## EXERCISE INPUT
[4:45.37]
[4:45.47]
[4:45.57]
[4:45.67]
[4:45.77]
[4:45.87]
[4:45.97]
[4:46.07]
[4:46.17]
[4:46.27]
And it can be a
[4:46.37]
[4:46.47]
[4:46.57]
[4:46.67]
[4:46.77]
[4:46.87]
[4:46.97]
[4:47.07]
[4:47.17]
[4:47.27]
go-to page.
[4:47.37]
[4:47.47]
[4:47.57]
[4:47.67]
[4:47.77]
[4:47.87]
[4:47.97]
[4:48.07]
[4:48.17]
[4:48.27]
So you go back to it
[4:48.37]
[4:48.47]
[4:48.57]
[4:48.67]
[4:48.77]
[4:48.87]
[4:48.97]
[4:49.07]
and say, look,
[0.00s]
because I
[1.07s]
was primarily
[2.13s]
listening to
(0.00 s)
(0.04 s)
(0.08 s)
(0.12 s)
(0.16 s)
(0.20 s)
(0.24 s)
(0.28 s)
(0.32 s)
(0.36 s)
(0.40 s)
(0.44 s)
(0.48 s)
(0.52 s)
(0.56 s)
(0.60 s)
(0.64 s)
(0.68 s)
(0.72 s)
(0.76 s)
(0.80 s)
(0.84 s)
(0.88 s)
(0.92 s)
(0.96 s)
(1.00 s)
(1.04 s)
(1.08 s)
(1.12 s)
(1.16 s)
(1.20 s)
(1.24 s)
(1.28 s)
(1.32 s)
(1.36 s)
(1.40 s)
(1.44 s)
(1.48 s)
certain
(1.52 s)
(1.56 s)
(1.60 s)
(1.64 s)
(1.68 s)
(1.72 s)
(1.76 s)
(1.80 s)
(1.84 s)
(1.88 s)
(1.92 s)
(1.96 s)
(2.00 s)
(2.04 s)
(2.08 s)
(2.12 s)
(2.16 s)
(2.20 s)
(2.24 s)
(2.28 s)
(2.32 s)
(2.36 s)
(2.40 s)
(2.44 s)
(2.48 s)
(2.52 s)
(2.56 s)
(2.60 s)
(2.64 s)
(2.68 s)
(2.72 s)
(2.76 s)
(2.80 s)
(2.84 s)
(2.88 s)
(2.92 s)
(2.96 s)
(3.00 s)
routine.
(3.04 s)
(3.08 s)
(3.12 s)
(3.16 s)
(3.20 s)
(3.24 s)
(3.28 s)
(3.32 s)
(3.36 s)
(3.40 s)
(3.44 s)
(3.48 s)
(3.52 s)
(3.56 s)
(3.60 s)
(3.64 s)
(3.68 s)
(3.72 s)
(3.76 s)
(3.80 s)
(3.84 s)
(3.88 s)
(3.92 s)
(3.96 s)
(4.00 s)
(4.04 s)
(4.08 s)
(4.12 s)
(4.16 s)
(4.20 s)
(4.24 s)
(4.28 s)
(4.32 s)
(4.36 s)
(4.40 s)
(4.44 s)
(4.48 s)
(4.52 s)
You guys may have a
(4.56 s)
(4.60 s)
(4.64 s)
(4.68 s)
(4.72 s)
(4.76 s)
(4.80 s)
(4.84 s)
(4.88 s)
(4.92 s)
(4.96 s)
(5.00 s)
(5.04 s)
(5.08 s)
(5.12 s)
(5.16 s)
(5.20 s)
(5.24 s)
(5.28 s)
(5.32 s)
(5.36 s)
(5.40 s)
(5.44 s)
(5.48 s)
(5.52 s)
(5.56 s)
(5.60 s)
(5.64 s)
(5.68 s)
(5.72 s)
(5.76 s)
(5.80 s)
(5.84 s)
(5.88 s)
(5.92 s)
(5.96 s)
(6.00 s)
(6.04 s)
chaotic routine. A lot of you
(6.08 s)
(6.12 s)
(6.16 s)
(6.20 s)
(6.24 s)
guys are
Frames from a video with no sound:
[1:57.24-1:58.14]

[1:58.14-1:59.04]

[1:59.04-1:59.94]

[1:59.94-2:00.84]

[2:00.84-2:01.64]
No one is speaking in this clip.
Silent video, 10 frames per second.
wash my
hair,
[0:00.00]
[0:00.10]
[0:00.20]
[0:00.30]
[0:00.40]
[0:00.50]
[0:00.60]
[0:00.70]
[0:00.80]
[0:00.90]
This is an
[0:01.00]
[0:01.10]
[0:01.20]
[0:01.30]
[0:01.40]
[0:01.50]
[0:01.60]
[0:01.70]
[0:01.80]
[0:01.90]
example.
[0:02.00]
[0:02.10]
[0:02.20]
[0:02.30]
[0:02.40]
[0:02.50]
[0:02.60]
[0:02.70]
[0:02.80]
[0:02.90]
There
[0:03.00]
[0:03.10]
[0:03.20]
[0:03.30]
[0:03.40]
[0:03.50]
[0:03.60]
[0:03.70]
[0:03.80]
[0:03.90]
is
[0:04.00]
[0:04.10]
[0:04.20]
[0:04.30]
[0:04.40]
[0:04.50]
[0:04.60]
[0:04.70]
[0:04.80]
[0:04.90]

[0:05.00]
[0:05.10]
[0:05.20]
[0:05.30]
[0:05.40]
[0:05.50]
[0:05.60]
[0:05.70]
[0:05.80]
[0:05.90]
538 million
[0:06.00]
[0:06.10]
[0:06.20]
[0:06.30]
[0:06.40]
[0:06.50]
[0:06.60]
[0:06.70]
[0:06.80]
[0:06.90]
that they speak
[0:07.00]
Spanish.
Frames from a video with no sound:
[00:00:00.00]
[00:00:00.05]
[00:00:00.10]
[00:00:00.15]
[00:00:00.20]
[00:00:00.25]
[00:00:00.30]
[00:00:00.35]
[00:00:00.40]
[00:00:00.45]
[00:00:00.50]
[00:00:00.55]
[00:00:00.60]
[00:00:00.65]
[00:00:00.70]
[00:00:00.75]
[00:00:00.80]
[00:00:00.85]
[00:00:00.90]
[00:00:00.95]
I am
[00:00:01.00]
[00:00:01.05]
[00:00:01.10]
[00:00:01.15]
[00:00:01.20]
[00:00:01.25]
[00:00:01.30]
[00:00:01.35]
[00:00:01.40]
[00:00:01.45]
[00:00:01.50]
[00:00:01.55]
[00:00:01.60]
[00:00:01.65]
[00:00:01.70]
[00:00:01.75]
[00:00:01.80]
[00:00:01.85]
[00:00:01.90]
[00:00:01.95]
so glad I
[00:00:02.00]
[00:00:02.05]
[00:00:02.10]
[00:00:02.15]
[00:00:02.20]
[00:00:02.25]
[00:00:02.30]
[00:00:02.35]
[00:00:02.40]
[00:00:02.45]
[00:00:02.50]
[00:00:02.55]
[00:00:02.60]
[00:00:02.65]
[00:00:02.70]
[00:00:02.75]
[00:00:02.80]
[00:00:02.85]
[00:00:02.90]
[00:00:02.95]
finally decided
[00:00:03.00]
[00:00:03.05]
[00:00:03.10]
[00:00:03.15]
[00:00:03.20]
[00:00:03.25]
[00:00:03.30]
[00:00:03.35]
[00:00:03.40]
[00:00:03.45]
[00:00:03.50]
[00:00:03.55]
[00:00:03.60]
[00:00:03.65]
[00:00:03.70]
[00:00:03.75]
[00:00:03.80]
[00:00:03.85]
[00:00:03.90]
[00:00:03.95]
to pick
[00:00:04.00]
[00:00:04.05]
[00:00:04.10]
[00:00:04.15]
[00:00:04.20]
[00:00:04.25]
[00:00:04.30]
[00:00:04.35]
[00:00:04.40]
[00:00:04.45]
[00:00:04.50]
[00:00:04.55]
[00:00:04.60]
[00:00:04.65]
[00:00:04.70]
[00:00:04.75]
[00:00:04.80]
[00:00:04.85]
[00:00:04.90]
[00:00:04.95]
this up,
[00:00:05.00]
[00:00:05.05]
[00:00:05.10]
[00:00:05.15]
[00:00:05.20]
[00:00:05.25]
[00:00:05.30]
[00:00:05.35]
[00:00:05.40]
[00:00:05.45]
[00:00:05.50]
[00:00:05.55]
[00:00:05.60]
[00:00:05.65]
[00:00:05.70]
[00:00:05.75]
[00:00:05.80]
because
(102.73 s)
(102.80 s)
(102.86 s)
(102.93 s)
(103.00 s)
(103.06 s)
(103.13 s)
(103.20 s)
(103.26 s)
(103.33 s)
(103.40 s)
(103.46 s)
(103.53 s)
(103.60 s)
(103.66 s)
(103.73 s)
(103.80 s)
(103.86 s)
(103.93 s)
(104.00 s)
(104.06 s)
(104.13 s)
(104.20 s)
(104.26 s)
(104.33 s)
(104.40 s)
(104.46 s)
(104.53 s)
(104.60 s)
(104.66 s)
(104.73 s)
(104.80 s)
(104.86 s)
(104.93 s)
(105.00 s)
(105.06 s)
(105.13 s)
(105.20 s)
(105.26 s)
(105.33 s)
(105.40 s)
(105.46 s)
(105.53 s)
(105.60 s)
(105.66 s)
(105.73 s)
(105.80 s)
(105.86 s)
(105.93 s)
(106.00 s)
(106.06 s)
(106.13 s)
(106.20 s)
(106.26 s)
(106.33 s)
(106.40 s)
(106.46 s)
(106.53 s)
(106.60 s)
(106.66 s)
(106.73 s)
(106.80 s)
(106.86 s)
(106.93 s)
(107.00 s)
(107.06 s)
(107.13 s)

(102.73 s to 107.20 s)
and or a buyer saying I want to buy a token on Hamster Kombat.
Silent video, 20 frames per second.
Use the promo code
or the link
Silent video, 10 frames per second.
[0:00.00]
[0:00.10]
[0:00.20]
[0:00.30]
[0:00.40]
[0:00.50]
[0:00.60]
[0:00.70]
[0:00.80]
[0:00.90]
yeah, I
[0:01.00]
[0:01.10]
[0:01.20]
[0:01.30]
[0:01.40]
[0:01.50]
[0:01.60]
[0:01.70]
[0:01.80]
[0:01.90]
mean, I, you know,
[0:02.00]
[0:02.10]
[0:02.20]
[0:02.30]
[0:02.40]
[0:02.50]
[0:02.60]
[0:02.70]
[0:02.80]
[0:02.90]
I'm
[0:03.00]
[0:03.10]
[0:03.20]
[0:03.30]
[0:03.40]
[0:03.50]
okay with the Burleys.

## TASK PROMPT
Out of the material above, output word for word the line with "[00:00:04.30]", the line with "[00:00:05.40]", and all lines between them, with nothing else.

## REPLY TO THE EXERCISE
[00:00:04.30]
[00:00:04.35]
[00:00:04.40]
[00:00:04.45]
[00:00:04.50]
[00:00:04.55]
[00:00:04.60]
[00:00:04.65]
[00:00:04.70]
[00:00:04.75]
[00:00:04.80]
[00:00:04.85]
[00:00:04.90]
[00:00:04.95]
this up,
[00:00:05.00]
[00:00:05.05]
[00:00:05.10]
[00:00:05.15]
[00:00:05.20]
[00:00:05.25]
[00:00:05.30]
[00:00:05.35]
[00:00:05.40]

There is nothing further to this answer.